This downloads image to a disk:
image = open permalink_url, "rb", &:read
...
File.binwrite "images/#{hash}", image
Sometimes it comes corrupted:
while there was no exception.
UPD: Imagemagick says identify
"reports if an image is incomplete or corrupt" but it does not:
$ identify temp.png
temp.png PNG 1080x1080 1080x1080+0+0 8-bit sRGB 2.126MB 0.000u 0:00.049
Here are two corrupted images:
UPD: I redownloaded the image and did some analysis -- the bad variation has 300000 extra bytes somewhere in the middle broken in a lot of pieces. Garbage is not just 0x00 but looks random.
Use any of the image handling gems, e.g. chunky_png
:
require 'chunky_png'
begin
ChunkyPNG::Datastream.from_file('bad.png')

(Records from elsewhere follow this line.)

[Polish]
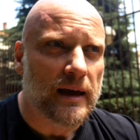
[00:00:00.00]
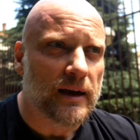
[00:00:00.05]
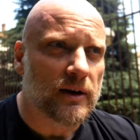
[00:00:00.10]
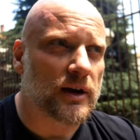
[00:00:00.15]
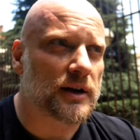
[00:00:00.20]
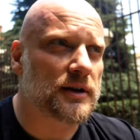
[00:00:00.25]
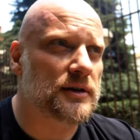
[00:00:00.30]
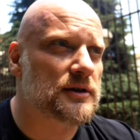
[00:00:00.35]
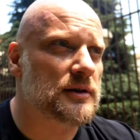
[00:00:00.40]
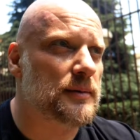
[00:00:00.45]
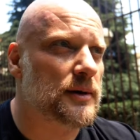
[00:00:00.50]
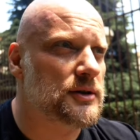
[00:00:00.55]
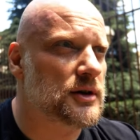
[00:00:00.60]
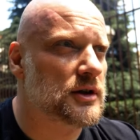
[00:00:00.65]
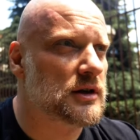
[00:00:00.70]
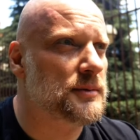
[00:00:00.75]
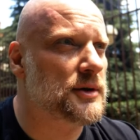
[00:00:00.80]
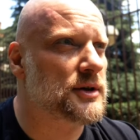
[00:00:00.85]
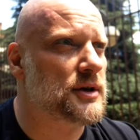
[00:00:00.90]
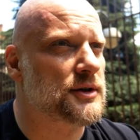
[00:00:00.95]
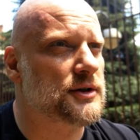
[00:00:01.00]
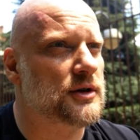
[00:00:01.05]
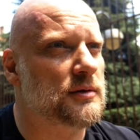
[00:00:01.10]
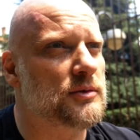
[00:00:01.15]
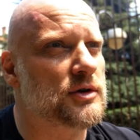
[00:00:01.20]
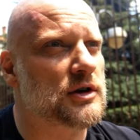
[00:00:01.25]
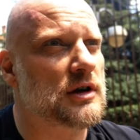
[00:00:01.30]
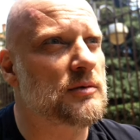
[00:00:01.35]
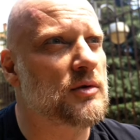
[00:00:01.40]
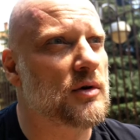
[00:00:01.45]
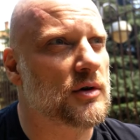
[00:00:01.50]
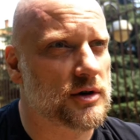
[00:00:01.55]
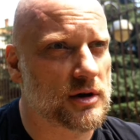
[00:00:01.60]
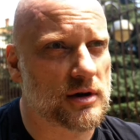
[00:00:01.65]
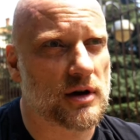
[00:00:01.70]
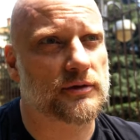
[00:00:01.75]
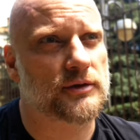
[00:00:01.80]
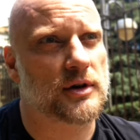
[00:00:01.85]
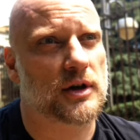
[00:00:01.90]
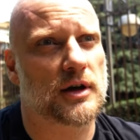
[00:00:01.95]
Kochani, zobaczcie, że my często myślimy o
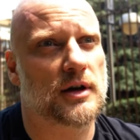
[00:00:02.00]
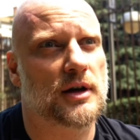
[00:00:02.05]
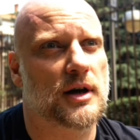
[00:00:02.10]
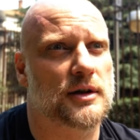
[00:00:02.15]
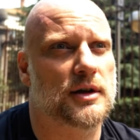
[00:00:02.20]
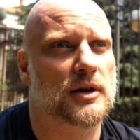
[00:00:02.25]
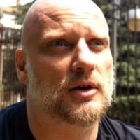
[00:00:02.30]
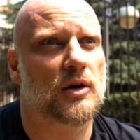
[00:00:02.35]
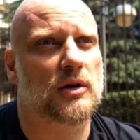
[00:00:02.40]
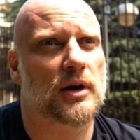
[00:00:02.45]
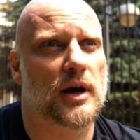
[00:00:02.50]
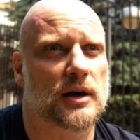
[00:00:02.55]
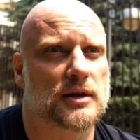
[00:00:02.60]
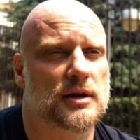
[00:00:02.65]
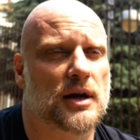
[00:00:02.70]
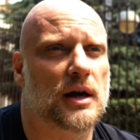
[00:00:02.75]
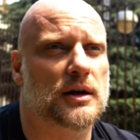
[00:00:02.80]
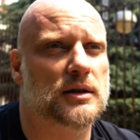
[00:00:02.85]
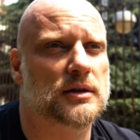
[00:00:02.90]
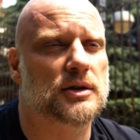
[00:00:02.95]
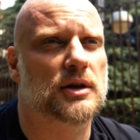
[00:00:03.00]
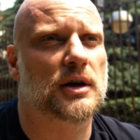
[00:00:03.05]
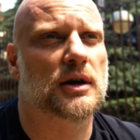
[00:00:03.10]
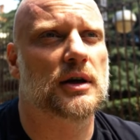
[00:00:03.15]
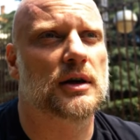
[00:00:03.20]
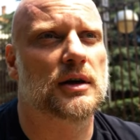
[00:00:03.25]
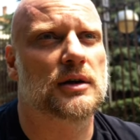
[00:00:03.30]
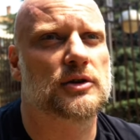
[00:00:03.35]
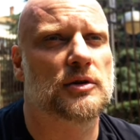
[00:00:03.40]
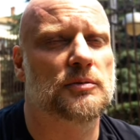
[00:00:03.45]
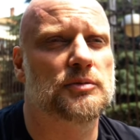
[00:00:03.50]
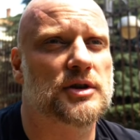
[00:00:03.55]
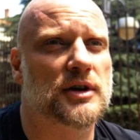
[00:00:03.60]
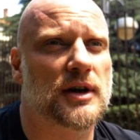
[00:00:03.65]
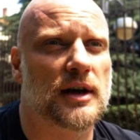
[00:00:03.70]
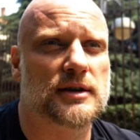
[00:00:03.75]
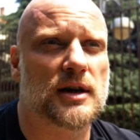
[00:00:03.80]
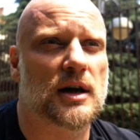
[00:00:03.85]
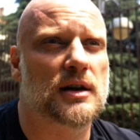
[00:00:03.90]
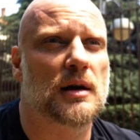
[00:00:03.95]
grzechach w takich kategoriach, tak, że są
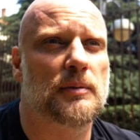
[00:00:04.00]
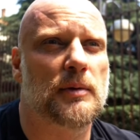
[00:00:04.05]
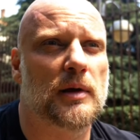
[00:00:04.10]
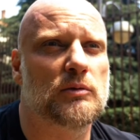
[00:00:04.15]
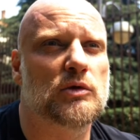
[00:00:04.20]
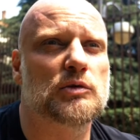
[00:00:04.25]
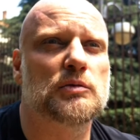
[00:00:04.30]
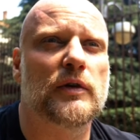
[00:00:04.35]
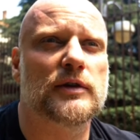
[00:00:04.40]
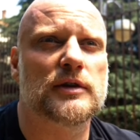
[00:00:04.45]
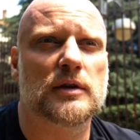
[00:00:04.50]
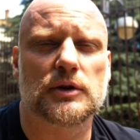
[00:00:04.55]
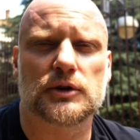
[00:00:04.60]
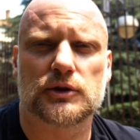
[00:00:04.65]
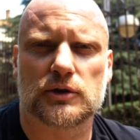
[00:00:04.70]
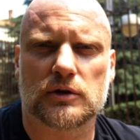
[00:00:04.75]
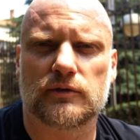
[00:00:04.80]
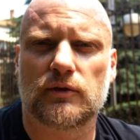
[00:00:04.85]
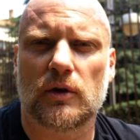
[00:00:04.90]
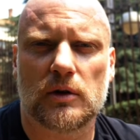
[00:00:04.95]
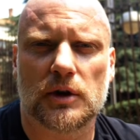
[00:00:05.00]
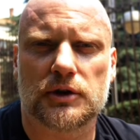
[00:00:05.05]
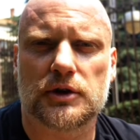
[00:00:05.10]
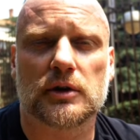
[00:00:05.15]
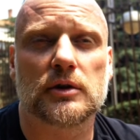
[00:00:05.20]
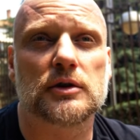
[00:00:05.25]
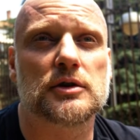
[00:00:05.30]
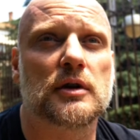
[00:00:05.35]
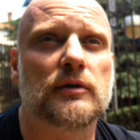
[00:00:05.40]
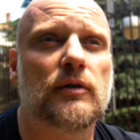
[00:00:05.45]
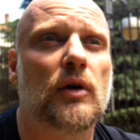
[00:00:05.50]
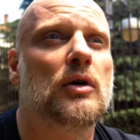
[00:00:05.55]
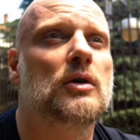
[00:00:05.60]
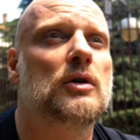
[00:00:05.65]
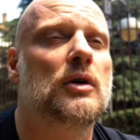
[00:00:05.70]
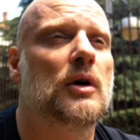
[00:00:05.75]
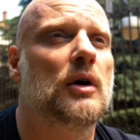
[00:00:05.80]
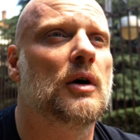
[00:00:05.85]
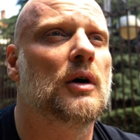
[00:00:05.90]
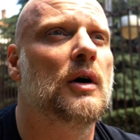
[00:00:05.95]
przykazania, Pan Bóg powiedział, że coś wolno, czegoś nie
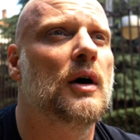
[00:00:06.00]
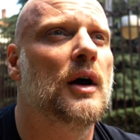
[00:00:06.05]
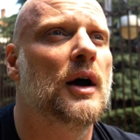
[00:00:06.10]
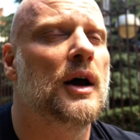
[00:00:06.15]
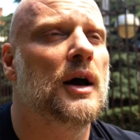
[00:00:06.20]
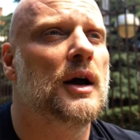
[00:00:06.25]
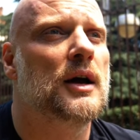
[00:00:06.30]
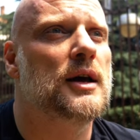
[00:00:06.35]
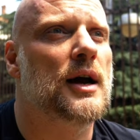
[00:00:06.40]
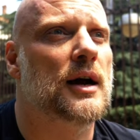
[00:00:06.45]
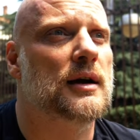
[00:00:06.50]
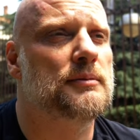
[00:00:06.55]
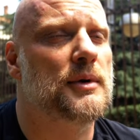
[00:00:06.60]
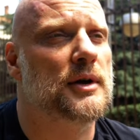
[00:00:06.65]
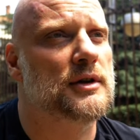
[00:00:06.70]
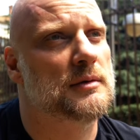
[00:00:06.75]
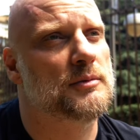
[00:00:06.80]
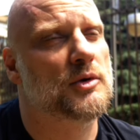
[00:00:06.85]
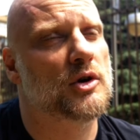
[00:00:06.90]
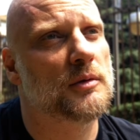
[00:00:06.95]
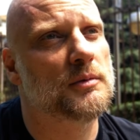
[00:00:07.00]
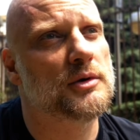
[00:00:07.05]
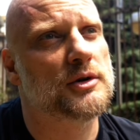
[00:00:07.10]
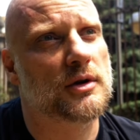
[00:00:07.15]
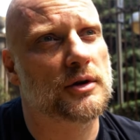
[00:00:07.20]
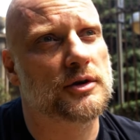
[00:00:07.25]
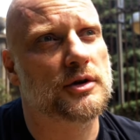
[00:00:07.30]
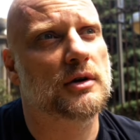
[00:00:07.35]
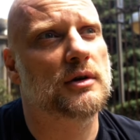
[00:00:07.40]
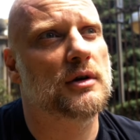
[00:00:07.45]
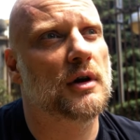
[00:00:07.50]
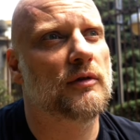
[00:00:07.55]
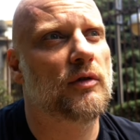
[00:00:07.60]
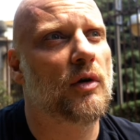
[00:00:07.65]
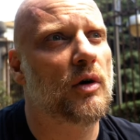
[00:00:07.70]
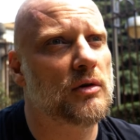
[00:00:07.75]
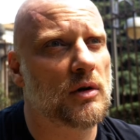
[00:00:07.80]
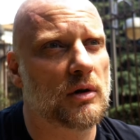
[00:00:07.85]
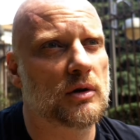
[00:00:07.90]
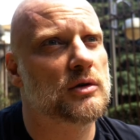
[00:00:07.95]
wolno, jak będziemy robić to, czego nie
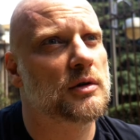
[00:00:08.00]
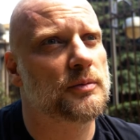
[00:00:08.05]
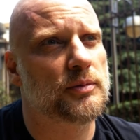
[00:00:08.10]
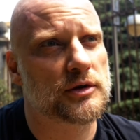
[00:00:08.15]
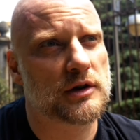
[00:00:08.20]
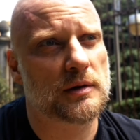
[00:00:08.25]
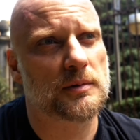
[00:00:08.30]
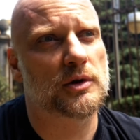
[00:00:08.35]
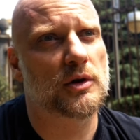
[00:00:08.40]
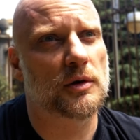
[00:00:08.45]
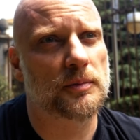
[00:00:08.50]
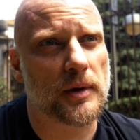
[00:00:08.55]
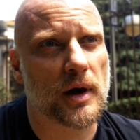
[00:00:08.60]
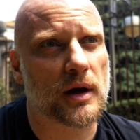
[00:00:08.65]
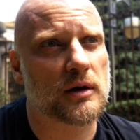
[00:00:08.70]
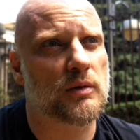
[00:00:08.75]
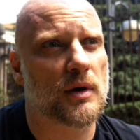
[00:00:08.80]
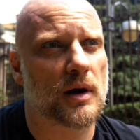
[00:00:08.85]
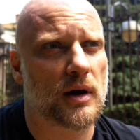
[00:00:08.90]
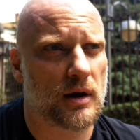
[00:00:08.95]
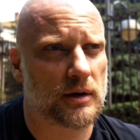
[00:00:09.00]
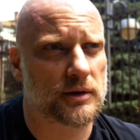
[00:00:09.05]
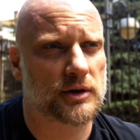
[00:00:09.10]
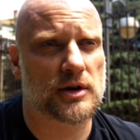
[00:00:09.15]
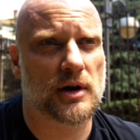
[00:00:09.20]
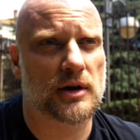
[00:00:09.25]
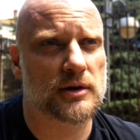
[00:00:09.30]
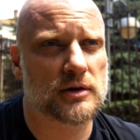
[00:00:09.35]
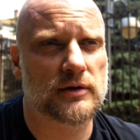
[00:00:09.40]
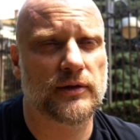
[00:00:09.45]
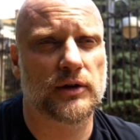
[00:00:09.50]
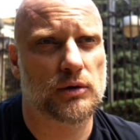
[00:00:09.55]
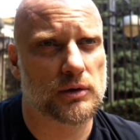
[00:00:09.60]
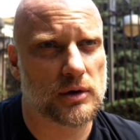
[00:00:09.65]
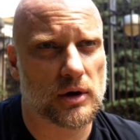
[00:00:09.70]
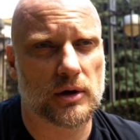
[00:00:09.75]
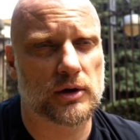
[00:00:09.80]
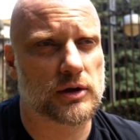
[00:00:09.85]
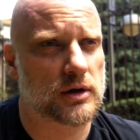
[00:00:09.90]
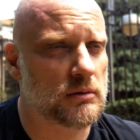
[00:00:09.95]
wolno, to pójdziemy do piekła, trzeba żyć według
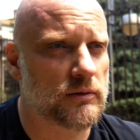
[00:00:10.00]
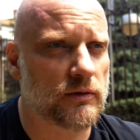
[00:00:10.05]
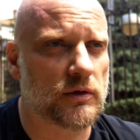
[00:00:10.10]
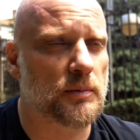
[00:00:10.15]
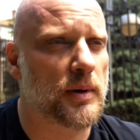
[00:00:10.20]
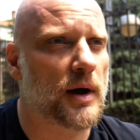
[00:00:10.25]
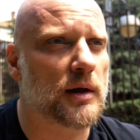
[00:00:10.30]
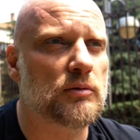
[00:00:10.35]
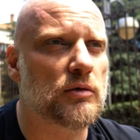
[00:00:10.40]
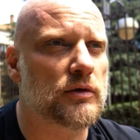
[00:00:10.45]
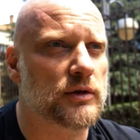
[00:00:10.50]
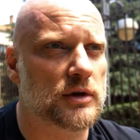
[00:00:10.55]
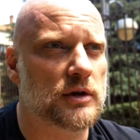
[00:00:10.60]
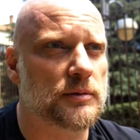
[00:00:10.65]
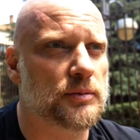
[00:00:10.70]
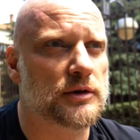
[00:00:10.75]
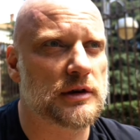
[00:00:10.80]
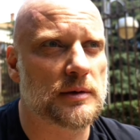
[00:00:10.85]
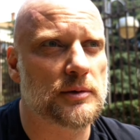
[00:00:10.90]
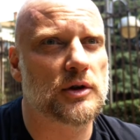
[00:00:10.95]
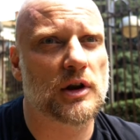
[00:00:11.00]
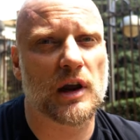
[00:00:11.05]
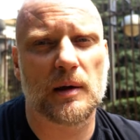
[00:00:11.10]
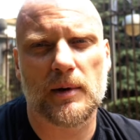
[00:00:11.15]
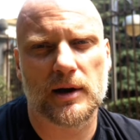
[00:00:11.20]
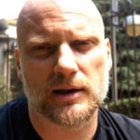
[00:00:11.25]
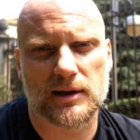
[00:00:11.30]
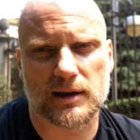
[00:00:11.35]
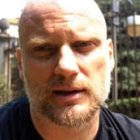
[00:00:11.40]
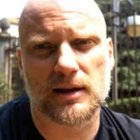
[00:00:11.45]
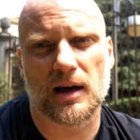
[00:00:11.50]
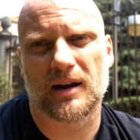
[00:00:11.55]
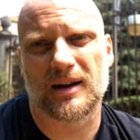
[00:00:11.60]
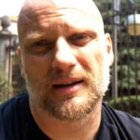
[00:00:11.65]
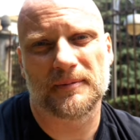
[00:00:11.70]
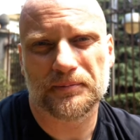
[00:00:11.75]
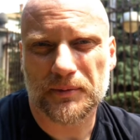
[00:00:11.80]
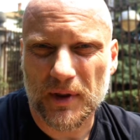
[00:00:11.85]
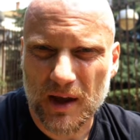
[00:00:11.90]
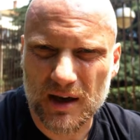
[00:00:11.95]
tego, co mówi Pan Bóg, wtedy pójdziemy do nieba i tak dalej.
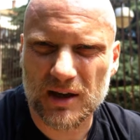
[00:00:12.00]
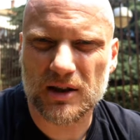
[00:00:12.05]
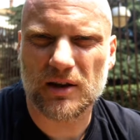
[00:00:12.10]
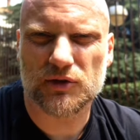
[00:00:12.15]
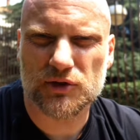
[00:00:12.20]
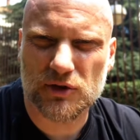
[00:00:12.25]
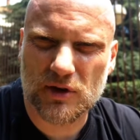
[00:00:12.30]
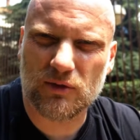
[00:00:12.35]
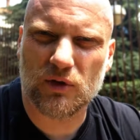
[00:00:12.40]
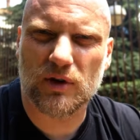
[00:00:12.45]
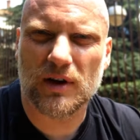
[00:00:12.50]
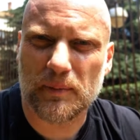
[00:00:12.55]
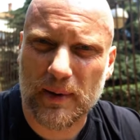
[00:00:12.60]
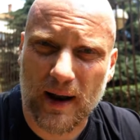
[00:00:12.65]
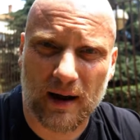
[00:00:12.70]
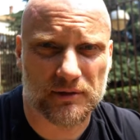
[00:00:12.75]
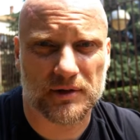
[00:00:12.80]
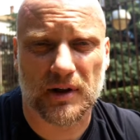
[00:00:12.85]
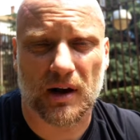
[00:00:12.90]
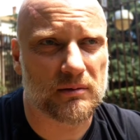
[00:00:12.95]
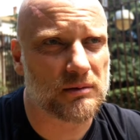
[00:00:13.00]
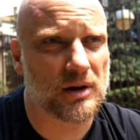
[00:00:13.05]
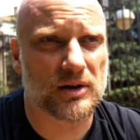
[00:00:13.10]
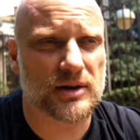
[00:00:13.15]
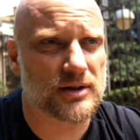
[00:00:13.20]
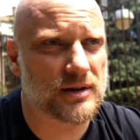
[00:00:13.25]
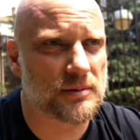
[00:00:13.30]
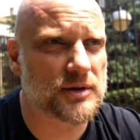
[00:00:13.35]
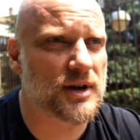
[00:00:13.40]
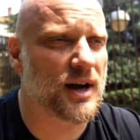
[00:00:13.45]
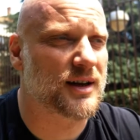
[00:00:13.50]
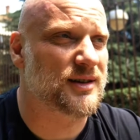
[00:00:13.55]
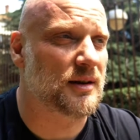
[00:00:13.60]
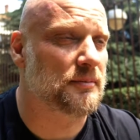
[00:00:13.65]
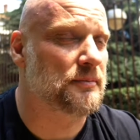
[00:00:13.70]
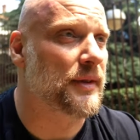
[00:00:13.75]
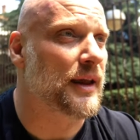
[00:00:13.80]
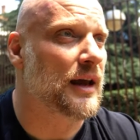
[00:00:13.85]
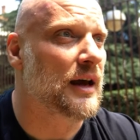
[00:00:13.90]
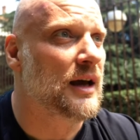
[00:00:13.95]
I to wszystko w ogóle prawda, ja się z tym zgadzam.
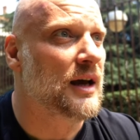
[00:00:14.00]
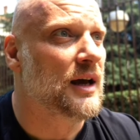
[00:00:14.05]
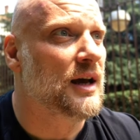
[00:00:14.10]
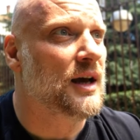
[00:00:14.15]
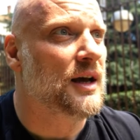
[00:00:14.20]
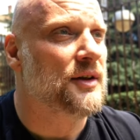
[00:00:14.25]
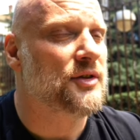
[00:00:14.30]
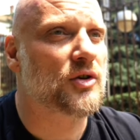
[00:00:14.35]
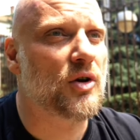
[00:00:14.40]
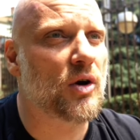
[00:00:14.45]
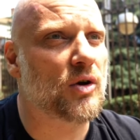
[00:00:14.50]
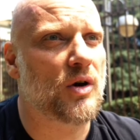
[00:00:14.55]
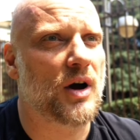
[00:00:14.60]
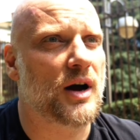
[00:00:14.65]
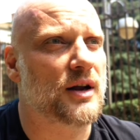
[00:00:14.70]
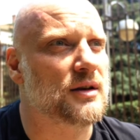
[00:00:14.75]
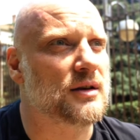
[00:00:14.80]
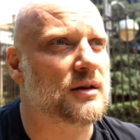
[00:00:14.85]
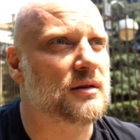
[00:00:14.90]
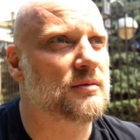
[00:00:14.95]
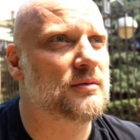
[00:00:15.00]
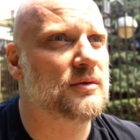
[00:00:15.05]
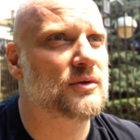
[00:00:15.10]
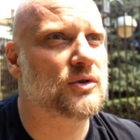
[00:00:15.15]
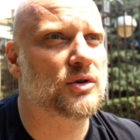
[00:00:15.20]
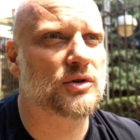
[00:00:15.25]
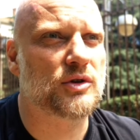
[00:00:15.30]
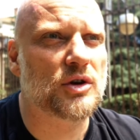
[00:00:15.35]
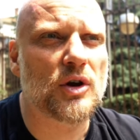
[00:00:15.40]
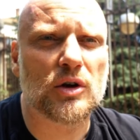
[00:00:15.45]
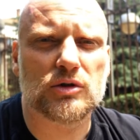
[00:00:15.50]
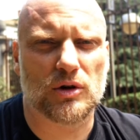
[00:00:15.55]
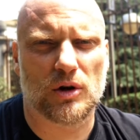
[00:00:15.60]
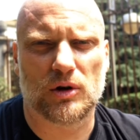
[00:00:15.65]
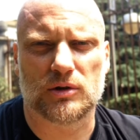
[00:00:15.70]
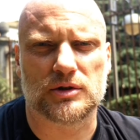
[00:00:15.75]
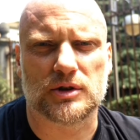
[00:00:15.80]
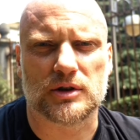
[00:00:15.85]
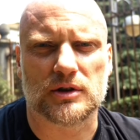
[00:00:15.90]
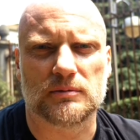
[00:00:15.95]
Tylko kochani, to, to nie o to
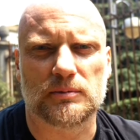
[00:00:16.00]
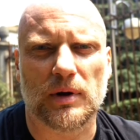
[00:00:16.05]
chodzi.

rescue ChunkyPNG::CRCMismatch
puts "png corrupted!"
end
Edit: Datastream
is more efficient than Image
in this case.
Edit 2: If you want to be able to validate any format that ImageMagick can handle and don't mind calling external binaries, this should work:
unless system('identify', '-verbose', 'bad.jpg', out: IO::NULL, err: IO::NULL)
puts "the file can't be opened or is corrupted"
end